Don’t be ashamed to tell your vet what happened. You likely aren’t the only one who has had a feathered friend fly away. By bringing your parakeet to the vet, you’re showing how much you care. Make sure to ask your vet to check your budgie for any signs of injuries or sickness.
It’s not just potential injuries or illnesses that your budgie is at risk for. There are lots of plants that are poisonous to them. If your budgie was gone for a long time, there’s a chance they may have consumed something that might harm them. Make sure to double-check with your vet for symptoms of food poisoning.
Secure Your Home
After you have taken your budgie to the vet and they are cleared, your next step is to secure your home. Having an unsecured home with open entrances to the outdoors is typically how budgies get lost.
Make sure all windows and doors are closed whenever your budgie is out of their cage. If you happen to have a door open, put your parakeet in a safe place where there isn’t the possibility of accidentally escaping again. An example of a safe and secure space for your budgie is their cage or any room with no open exits.
One of the biggest reasons why your budgie might try to escape is because they are afraid. They could be afraid of either new people or new surroundings.
If your budgie hasn’t been handled before, or if they have been mishandled in the past, there’s a possibility they could be afraid of you. But have no worries. Below we have written tips to help you and your budgie form an unbreakable bond, so this doesn’t happen to you.
If your budgie is perfectly comfortable around you and their environment, there might be another reason they try to get out. They could escape simply in search of a companion. Budgies are naturally social. They want to mate or build relationships with other budgies. If this is a potential concern of yours, think about adopting a buddy for your budgie.
There are several things you can do to prevent your budgie from getting lost. Our biggest tip is to train them.

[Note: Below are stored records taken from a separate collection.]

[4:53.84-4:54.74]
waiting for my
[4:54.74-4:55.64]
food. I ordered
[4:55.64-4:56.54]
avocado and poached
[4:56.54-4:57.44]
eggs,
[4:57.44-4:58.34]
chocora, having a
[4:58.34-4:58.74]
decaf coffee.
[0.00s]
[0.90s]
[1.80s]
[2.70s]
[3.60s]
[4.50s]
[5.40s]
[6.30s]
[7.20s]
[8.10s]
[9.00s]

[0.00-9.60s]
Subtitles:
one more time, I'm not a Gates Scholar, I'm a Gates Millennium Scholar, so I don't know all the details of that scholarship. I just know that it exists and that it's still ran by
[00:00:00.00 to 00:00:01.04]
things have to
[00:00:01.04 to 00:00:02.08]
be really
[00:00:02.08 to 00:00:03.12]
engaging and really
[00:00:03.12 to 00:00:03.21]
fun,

Flight training is essential to helping your parakeet feel safe. Having strong wings will help your budgie feel confident in their flight skills. This will help your feathered friend remain calm in potentially scary situations. Having strong flight skills will allow your budgie to simply fly to a higher place in your home for safety rather than completely fly away in a panic.

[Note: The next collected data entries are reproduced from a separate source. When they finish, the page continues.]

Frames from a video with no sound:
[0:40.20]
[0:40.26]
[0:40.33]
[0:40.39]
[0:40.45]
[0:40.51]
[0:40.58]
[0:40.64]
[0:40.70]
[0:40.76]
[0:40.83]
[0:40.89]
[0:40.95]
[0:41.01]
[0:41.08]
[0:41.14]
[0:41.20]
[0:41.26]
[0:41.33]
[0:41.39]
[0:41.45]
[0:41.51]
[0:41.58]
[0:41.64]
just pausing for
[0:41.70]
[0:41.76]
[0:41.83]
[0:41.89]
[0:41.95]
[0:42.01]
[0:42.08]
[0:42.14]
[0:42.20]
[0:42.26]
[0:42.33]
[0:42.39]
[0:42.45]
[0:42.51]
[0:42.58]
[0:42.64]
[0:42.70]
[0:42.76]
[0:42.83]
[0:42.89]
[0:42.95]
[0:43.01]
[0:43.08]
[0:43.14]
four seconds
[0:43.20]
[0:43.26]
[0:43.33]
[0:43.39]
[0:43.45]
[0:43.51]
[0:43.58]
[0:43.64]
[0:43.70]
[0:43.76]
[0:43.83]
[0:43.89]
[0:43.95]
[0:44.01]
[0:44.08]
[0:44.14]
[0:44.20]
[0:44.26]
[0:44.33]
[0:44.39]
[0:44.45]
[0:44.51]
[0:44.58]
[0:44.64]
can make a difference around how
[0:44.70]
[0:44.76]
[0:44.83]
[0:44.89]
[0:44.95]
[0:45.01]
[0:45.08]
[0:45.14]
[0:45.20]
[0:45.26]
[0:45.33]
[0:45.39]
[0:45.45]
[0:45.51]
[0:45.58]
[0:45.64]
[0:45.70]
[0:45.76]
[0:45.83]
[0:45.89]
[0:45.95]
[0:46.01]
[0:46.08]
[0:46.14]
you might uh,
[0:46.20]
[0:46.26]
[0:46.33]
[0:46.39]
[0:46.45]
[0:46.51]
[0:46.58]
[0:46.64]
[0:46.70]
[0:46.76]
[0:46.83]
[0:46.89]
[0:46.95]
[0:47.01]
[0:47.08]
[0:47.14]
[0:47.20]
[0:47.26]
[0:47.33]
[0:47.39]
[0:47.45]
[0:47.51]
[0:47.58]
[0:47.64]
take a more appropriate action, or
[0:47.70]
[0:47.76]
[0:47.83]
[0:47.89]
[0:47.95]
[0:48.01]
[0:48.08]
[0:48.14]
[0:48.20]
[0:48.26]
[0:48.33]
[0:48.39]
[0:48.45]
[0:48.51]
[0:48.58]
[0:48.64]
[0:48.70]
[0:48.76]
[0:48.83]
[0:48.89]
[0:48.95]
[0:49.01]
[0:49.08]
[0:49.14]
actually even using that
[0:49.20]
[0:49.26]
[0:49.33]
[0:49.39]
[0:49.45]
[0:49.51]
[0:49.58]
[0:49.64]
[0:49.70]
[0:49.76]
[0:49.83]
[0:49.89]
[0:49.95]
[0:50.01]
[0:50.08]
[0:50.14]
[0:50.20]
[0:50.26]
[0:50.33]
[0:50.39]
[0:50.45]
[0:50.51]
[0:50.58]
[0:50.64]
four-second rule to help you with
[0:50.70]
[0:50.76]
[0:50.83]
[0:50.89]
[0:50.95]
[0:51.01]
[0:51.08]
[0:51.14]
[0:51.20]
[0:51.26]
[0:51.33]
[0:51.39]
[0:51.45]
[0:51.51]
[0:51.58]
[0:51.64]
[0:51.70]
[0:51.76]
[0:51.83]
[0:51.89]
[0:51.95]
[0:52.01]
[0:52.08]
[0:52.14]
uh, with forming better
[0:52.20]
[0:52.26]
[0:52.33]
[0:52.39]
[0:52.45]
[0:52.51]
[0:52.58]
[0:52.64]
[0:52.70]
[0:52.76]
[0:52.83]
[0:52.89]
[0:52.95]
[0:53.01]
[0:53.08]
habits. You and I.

Handling your budgie is also essential when it comes to prevention. The more you handle your budgie – with care of course – the more comfortable they will become around you.
It’s also important to note that if your budgie has not been handled since their hatch date, it might be difficult for them to become comfortable. However, it is important that your companion feels safe in your presence. So, take the time to help your budgie get used to being held.
Let them Explore
Take the time to help your budgie explore their new home. Parakeets are prey animals, which means they are uncomfortable in new environments. They don’t know what dangers – if any – could be nearby. The best way to keep your budgie calm and help them get used to their new surroundings is to slowly introduce your feathered friend to your home. Let them explore. The more familiar they are with their surroundings, the less likely they are to be afraid.
Although clipping is controversial, many pet owners do clip their budgie to ensure that they don’t fly away. Clipping is very stressful on birds and can cause serious injury if done incorrectly. This procedure is usually reserved as a last resort. If you feel this is needed, take your budgie to their vet to get them clipped.